### Records

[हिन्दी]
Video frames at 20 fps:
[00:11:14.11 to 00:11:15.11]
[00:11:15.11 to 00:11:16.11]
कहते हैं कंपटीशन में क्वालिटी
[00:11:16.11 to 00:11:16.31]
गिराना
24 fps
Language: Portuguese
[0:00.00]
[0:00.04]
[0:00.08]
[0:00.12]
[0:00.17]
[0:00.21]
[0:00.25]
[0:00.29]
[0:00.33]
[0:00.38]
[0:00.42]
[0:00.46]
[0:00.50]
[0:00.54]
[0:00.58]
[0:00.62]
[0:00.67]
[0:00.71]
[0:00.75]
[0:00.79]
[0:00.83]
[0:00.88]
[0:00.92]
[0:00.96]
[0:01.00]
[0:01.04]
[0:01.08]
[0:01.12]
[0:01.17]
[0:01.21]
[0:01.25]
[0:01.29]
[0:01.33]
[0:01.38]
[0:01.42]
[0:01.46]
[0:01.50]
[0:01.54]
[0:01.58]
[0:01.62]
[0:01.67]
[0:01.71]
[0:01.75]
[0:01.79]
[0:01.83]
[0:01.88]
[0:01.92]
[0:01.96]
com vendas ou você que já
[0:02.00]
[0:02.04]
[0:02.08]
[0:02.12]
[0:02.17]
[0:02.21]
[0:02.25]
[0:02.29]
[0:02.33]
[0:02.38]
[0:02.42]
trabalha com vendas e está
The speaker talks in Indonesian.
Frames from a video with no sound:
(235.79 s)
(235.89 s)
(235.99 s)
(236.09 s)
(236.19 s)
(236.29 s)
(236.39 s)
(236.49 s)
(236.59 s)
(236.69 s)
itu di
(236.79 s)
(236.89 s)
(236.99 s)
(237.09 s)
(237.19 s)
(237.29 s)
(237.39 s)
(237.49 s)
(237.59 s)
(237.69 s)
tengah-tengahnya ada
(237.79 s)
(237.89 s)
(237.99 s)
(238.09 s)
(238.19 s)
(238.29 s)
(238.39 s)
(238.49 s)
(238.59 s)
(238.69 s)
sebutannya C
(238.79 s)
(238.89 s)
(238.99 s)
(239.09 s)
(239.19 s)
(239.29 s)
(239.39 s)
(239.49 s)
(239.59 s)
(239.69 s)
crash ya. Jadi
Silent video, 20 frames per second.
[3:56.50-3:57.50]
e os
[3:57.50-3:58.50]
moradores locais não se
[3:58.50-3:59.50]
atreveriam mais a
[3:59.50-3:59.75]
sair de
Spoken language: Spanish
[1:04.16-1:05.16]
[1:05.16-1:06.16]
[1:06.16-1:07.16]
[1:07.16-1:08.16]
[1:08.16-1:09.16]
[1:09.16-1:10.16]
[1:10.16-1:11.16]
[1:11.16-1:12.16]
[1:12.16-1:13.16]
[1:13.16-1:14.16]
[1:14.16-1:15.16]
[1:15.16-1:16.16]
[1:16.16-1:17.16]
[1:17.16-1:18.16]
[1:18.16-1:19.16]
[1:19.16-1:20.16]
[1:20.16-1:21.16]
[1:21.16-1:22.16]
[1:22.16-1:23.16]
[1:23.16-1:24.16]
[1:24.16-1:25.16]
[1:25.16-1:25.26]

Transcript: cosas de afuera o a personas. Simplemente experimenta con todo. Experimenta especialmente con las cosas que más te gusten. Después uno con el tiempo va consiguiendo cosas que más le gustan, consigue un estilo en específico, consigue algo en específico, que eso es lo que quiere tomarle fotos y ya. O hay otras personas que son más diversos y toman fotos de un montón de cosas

######

__Brief__: The reply should consist solely of the lines above from the one that has "[3:59.50-3:59.75]" through the one that has "[1:15.16-1:16.16]", reproduced exactly.

__Solution below__:
[3:59.50-3:59.75]
sair de
Spoken language: Spanish
[1:04.16-1:05.16]
[1:05.16-1:06.16]
[1:06.16-1:07.16]
[1:07.16-1:08.16]
[1:08.16-1:09.16]
[1:09.16-1:10.16]
[1:10.16-1:11.16]
[1:11.16-1:12.16]
[1:12.16-1:13.16]
[1:13.16-1:14.16]
[1:14.16-1:15.16]
[1:15.16-1:16.16]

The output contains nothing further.